# Assignment 4. Database Design

## Objectives

This assignment has two parts.

* In Part 1, you will be trained to draw an E/R diagram (Task 1) and transform it into relational schemas (Task 2).
* In Part 2, you will be trained to master important techniques related to database normalization (Tasks 3-5).

Download [A4.zip](A4.zip). Answer the questions in A4.ipynb.

## Part 1. Entity-Relationship Model (10 points)

You will design a database for SFU. This database will include information about departments, students, courses (and their offerings):

* Information about **students** includes their SID, name and age. The SID of a student is assumed to be unique, not shared by any other student. Each student is either a **graduate** or or an **undergraduate**. 
 - Each student must be in one category or the other, and cannot be in both categories simultaneously.
 - For graduate students, we record what their research field is.
 - For undergraduate students, we record their concentration.
 
 
 
* Information about **departments** includes their name and address. The name of a department is assumed to be unique, not shared by any other department.

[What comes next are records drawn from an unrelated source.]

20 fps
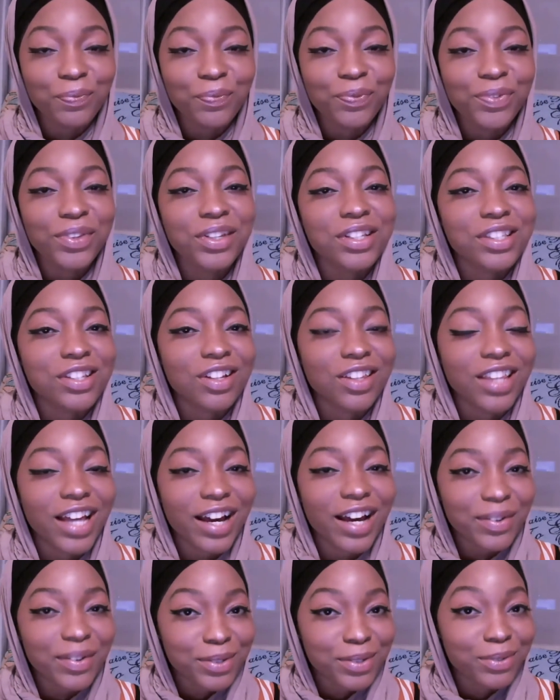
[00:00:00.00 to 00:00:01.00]
So
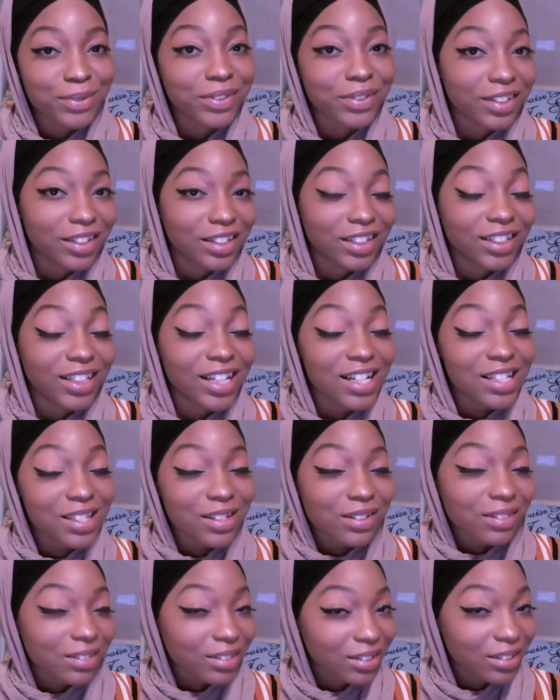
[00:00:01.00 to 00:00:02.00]
that's a
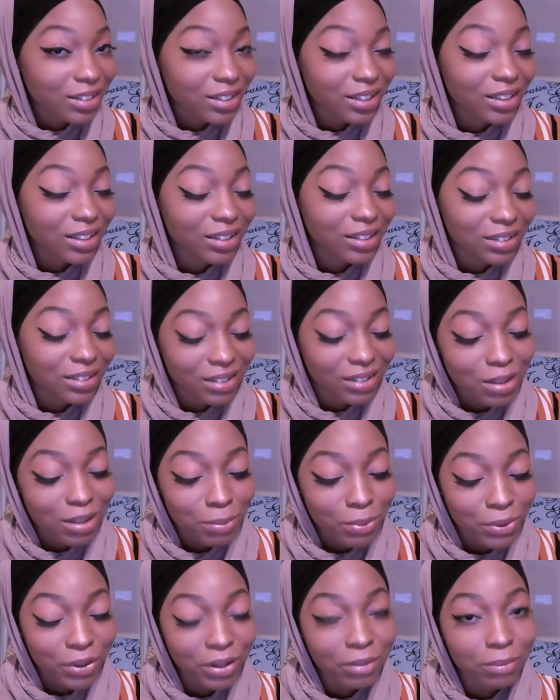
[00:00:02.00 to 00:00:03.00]
really
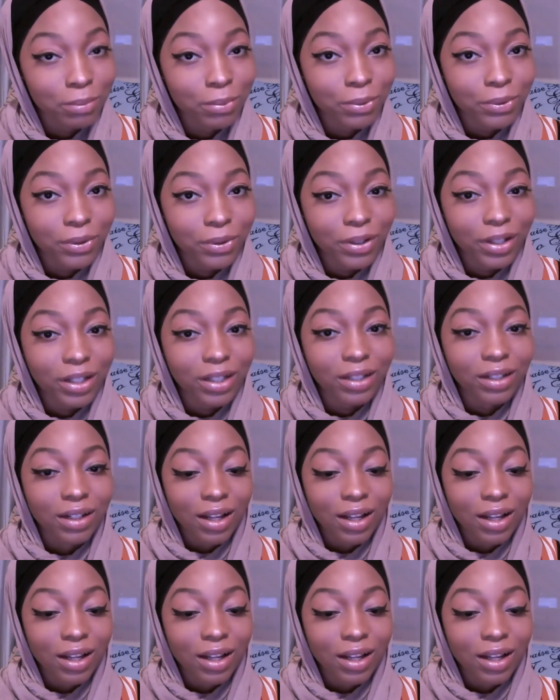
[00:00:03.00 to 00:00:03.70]
important point.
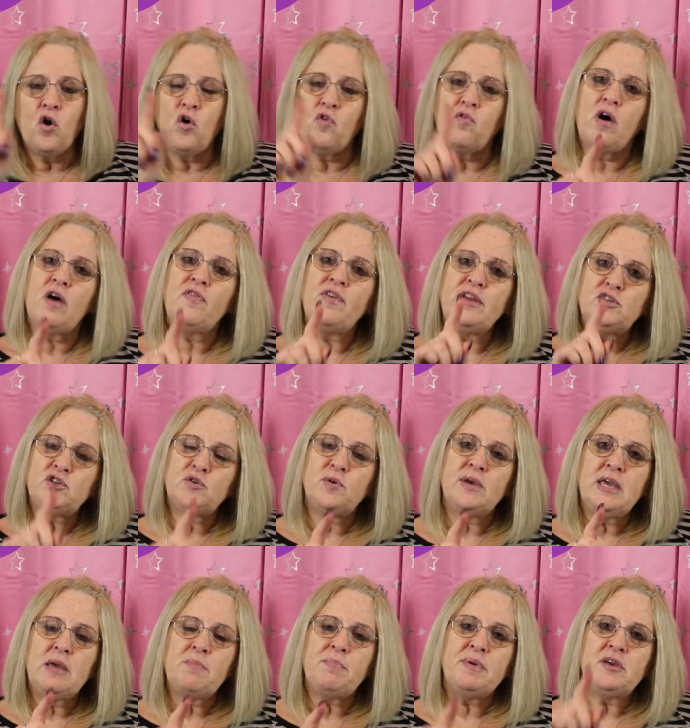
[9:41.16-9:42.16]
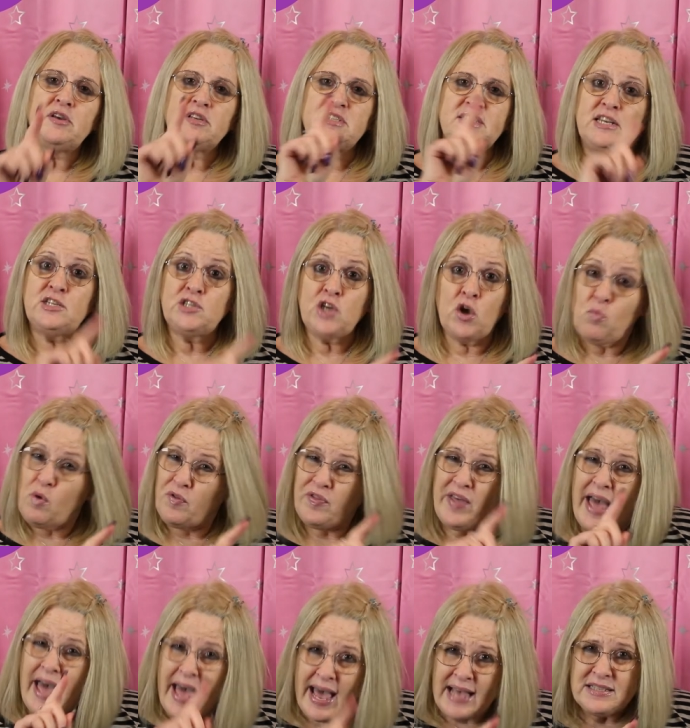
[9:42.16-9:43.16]
or are they doing it because they don't want
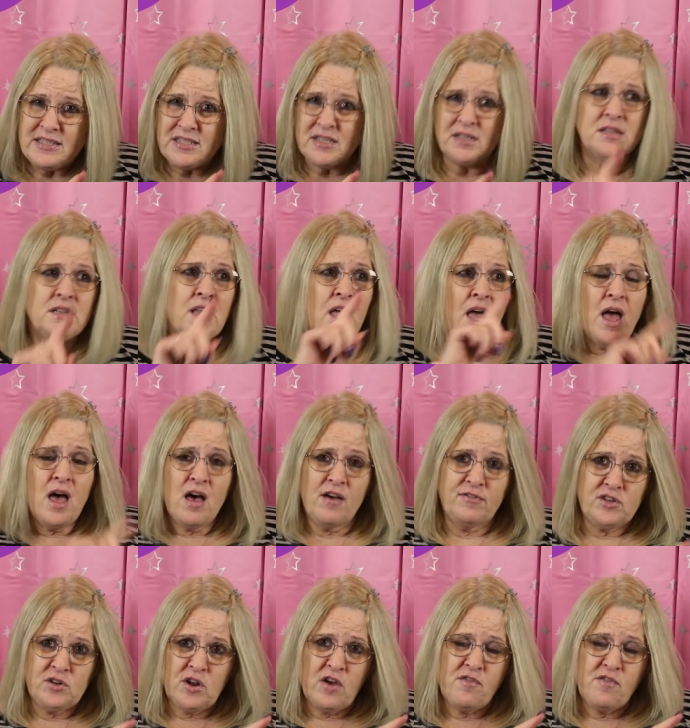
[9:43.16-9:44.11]
the hassle of,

* We need to be able to associate student with the departments with which they are affiliated. Each student has to be affiliated with exactly one department.



* Information about a course includes its number (e.g., "354"), name (e.g., "Introduction to Databases"), and capacity (e.g., 110). We also need to be able to know the unique department that owns each course: no cross-listing of courses across departments is allowed, and every course is owned by exactly one department.
 * Note: you cannot assume that course number uniquely identifies a course; in fact, you cannot assume even that course number together with course name uniquely identify a course. However, course number uniquely identifies courses within a department.
 
 
 
* Finally, we need to record all terms -- identified as semester (e.g., "fall") and year (e.g., "2018") -- in which each course has been offered in the history of the university.



* Assume that for a course to be offered during a term, it has at least one student enrolled. Also a course is offered at most once during each term. In other words, a course cannot have multiple sections during one term.



* Finally, assume that a student can take courses “owned” by departments with which the student is not affiliated. And a student should be enrolled in at least one course.


Please note that the following two sentences are not constraints (you don't need to enforce them in your ER-diagram). They just tell you what data might be like. 

1. Assume that for a course to be offered during a term, it has at least one student enrolled

2. Assume that a student can take courses “owned” by departments with which the student is not affiliated


### Task 1: E/R Diagram (5 points) 

Render the SFU database in the version of the E/R model that we studied in class, with *exactly* the constraints and requirements specified above.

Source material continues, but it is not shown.